◆ DATA EXCERPTS ◆

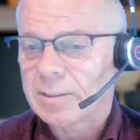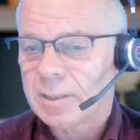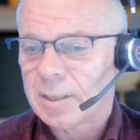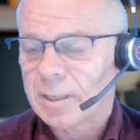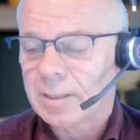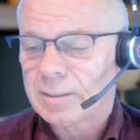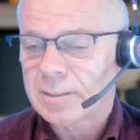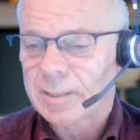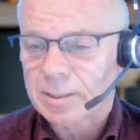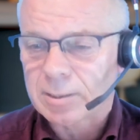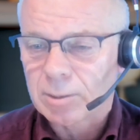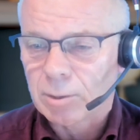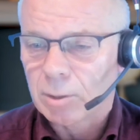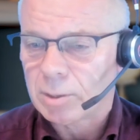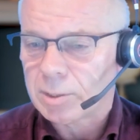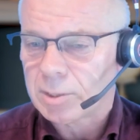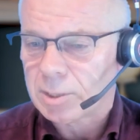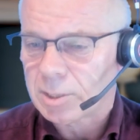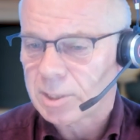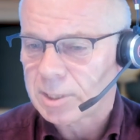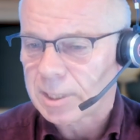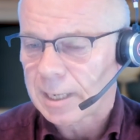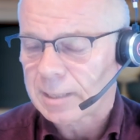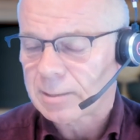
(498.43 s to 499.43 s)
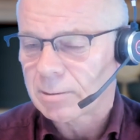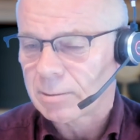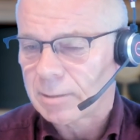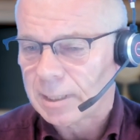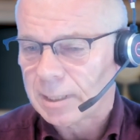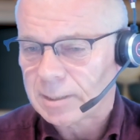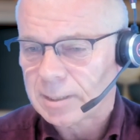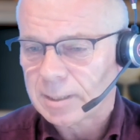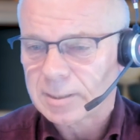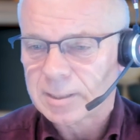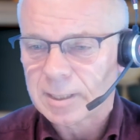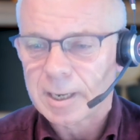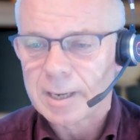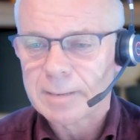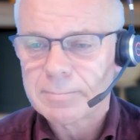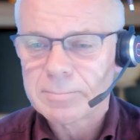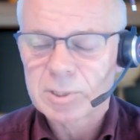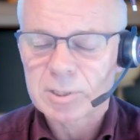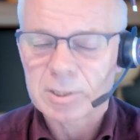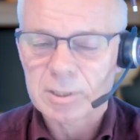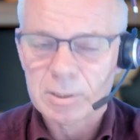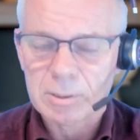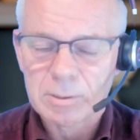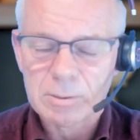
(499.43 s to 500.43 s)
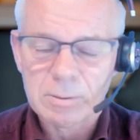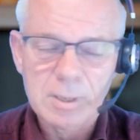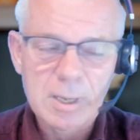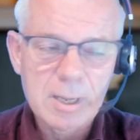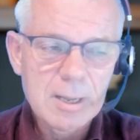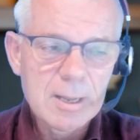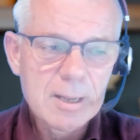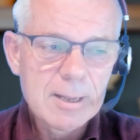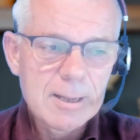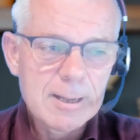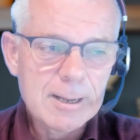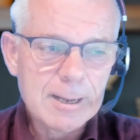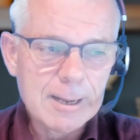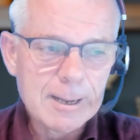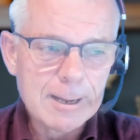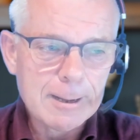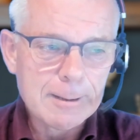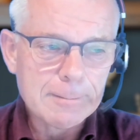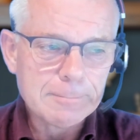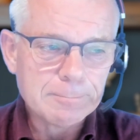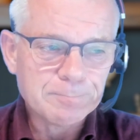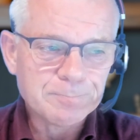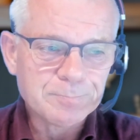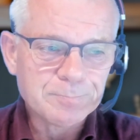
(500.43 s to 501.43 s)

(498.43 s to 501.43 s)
the technology sector at the time. So I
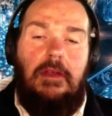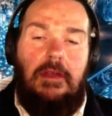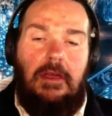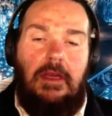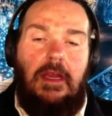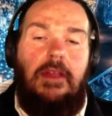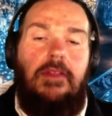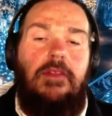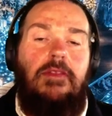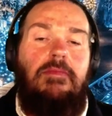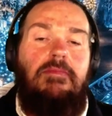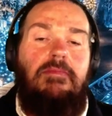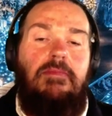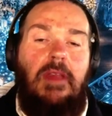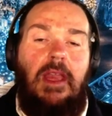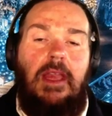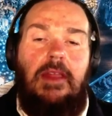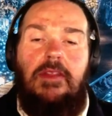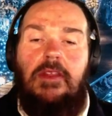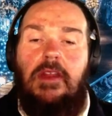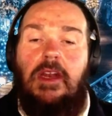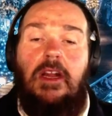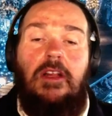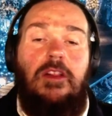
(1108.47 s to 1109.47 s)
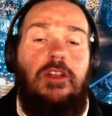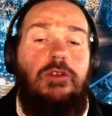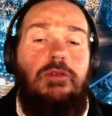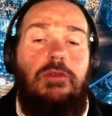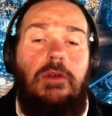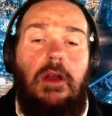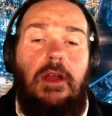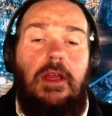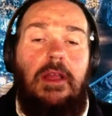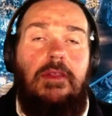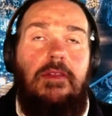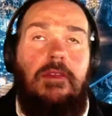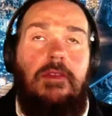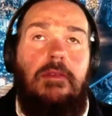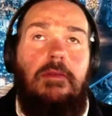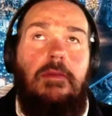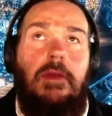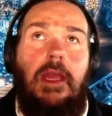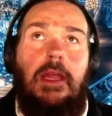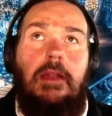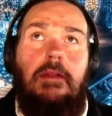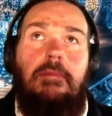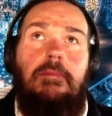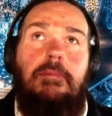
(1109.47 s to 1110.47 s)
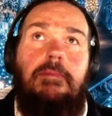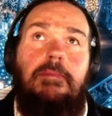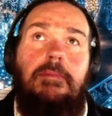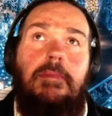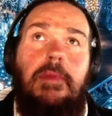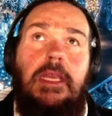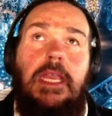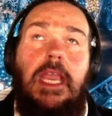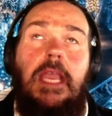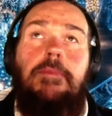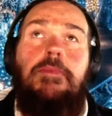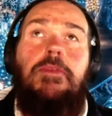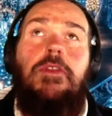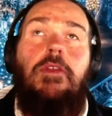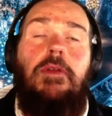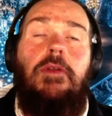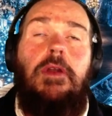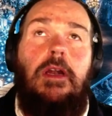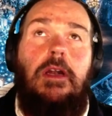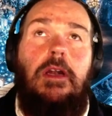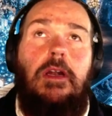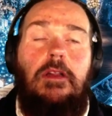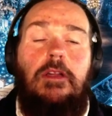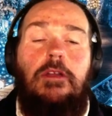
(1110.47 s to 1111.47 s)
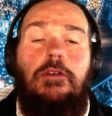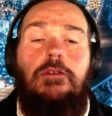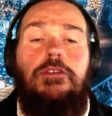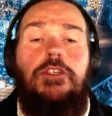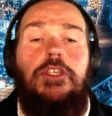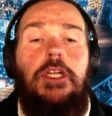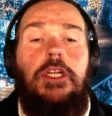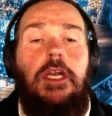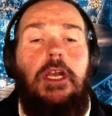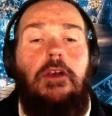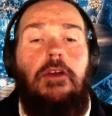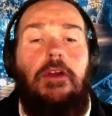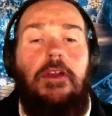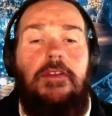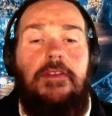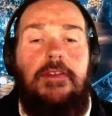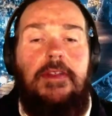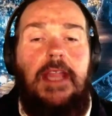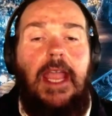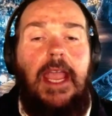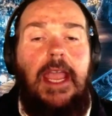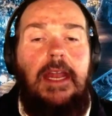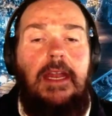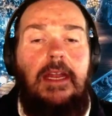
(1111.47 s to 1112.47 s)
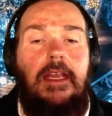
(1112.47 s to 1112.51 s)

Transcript: It's it's an illu- it's it keeps you in an illusionary state.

◆ EXERCISE DIRECTIONS ◆
Nothing but the records, restated word for word and stripped of images, belongs in the answer.

◆ RESPONSE BOX ◆
(498.43 s to 499.43 s)
(499.43 s to 500.43 s)
(500.43 s to 501.43 s)

(498.43 s to 501.43 s)
the technology sector at the time. So I
(1108.47 s to 1109.47 s)
(1109.47 s to 1110.47 s)
(1110.47 s to 1111.47 s)
(1111.47 s to 1112.47 s)
(1112.47 s to 1112.51 s)

Transcript: It's it's an illu- it's it keeps you in an illusionary state.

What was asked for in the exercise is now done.